Mukhtar's crusade, doomed as it was, could stand in for any number of insurrectionary struggles since, from Central America to Indonesia to Iraq, and that's probably the best way to see Akkad's film - as a political action, a call to arms. (A common and evergreen refrain is heard: that the colonial power is not fighting an individual rabble-rouser, but "a population!") Of course, the film is overlong and self-important - characteristics that are practically staples of the genre. Akkad is no Lean, despite his film's truly massive scope (scenes of the Italian-installed concentration camps and visions of troops going into battle recede for miles into the distance, back in the day before the invention of digitally-generated crowds), and despite the use of both Lean's composer Maurice Jarre and the cinematographer of The Bridge on the River Kwai (1957), Jack Hildyard. But, it should be said, neither was Richard Attenborough (whose Gandhi [1982] came out the following year), and Akkad's patient, angry film is not the lumberer that critics marked it as in 1981. It is righteous, straight-forward and passionate, with Anthony Quinn, as Mukhtar, delivering his quietest, subtlest performance in decades. Oliver Reed, as arch-nemesis Gen. Rodolfo Graziani, is also quiet, in his melodramatic-muttering way, but manages to overact as pungently as any superhero-movie villain.

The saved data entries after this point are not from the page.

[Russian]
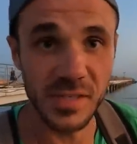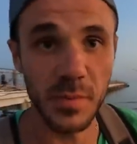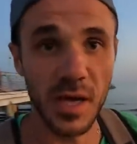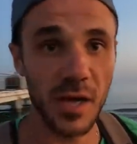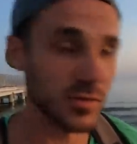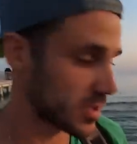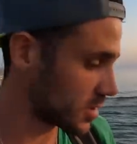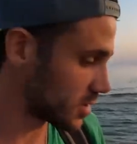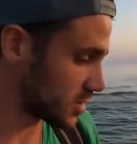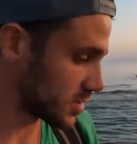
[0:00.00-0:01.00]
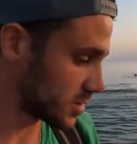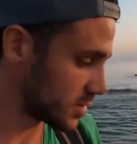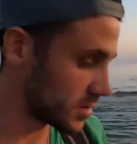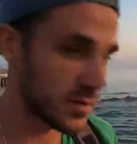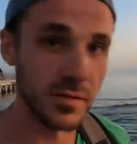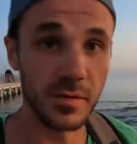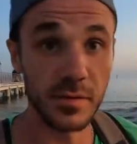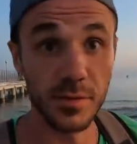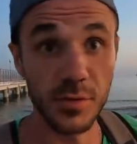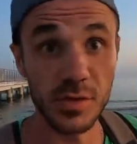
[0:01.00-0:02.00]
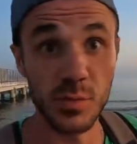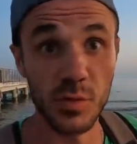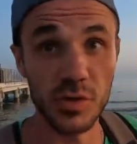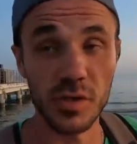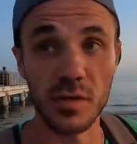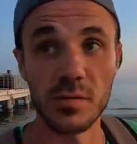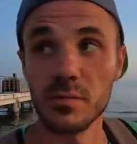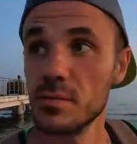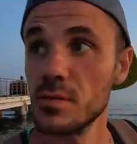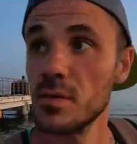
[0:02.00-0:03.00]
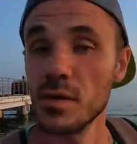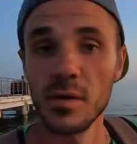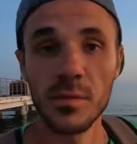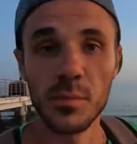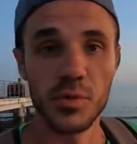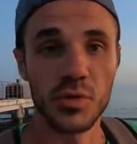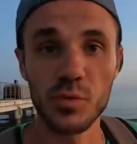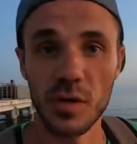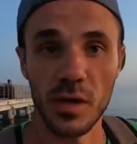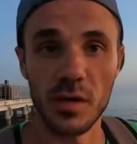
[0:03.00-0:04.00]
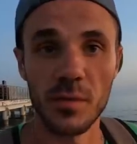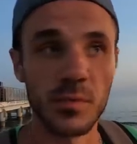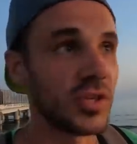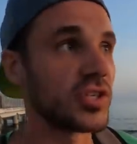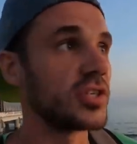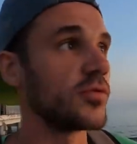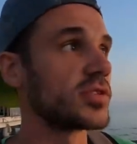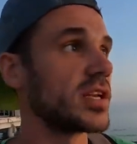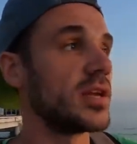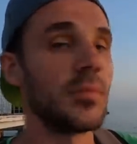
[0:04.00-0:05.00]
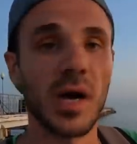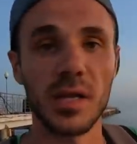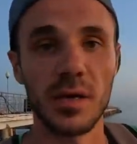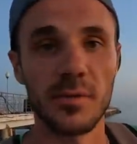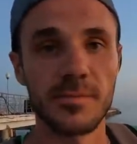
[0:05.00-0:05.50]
вцепляются и невозможно. Почему так? Мы даже не возле лимана.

There's also the film's sense of authentic reality to recommend it - shooting in Libya, Akkad captures the landscape vividly, especially the southern deserts, so endless and uniform that you search in vain for perspective cues. (That is, unless they are covered with hordes of weird, small Italian tanks, rampaging along in tracking shots that suggest sequences left out of The Road Warrior, 1981.) You can't say Akkad didn't get his budget up on the screen, or that he didn't pay scrupulous attention to real Libyan history, which is certainly something in which Western audiences aren't fluent, whether the director knew it or not. (Having worked in Hollywood, he probably knew all too well.) There's every reason to believe Libyans and other Arabs loved Lion of the Desert as thoroughly as Americans did not; this is not really a Hollywood film, after all, but an international production with a distinctively Arab memory, intended for Arab eyes. It couldn't have mattered very much that the stars are not Arab (even John Gielgud shows up as an old Bedouin) - most of the Italians are also Englishmen, and besides, the frame is filled, relentlessly, with real Libyans, cast by the thousands as themselves.

Producer: Moustapha Akkad
Director: Moustapha Akkad
Screenplay: H.A.L. Craig; Paul Thompson, David Butler (additional material)
Cinematography: Jack Hildyard
Art Direction: Bob Bell, Maurice Cain, Giorgio Desideri
Music: Maurice Jarre
Film Editing: John Shirley
Cast: Anthony Quinn (Omar Mukhtar), Oliver Reed (Gen. Rodolfo Graziani), Irene Papas (Mabrouka), Raf Vallone (Colonel Diodiece), Rod Steiger (Benito Mussolini), John Gielgud (Sharif El Gariani), Andrew Keir (Salem), Gastone Moschin (Major Tomelli), Stefano Patrizi (Lt. Sandrini), Adolfo Lastretti (Colonel Sarsani).